**WORK INSTRUCTIONS**: Below are records to write out exactly; drop the pictures when you do.

[Dataset entries]
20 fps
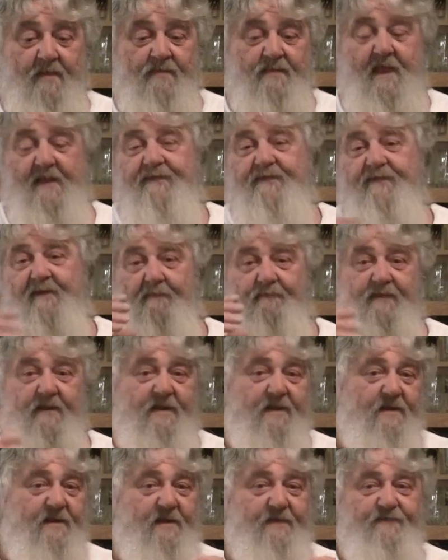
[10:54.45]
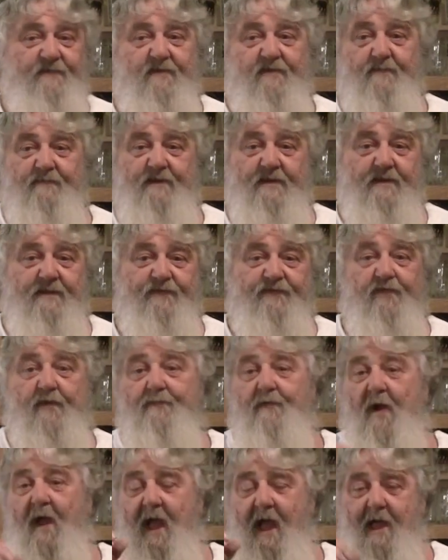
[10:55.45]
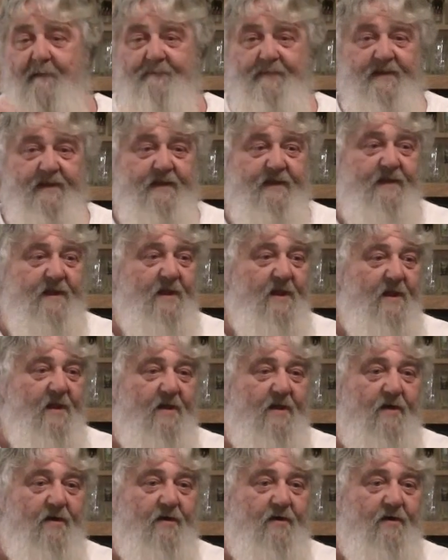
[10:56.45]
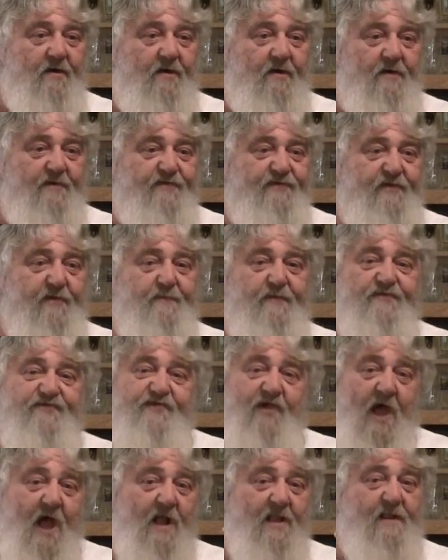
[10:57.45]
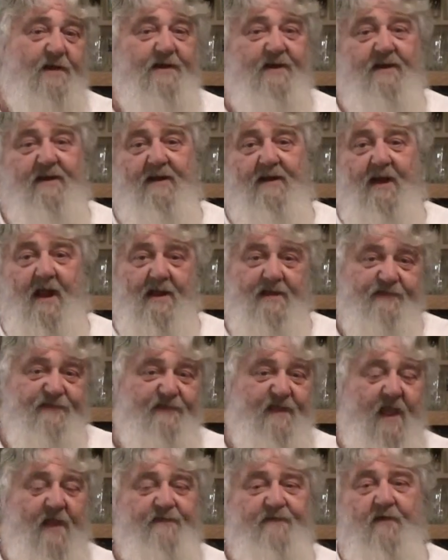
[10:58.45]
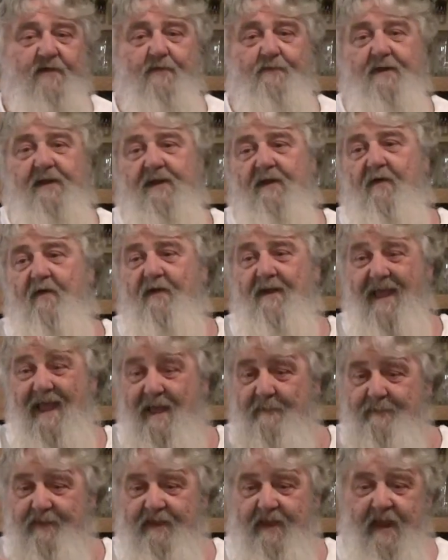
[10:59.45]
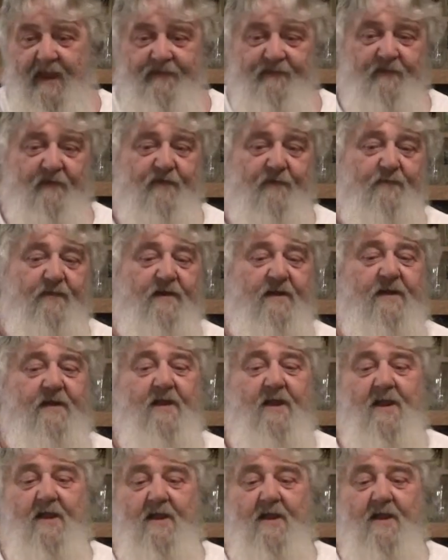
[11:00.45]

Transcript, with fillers: Not something that's going to be super hoppy or super chocolatey like a stout's going to be or an IPA is going to be.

**COMPLETED EXERCISE**:
20 fps
[10:54.45]
[10:55.45]
[10:56.45]
[10:57.45]
[10:58.45]
[10:59.45]
[11:00.45]

Transcript, with fillers: Not something that's going to be super hoppy or super chocolatey like a stout's going to be or an IPA is going to be.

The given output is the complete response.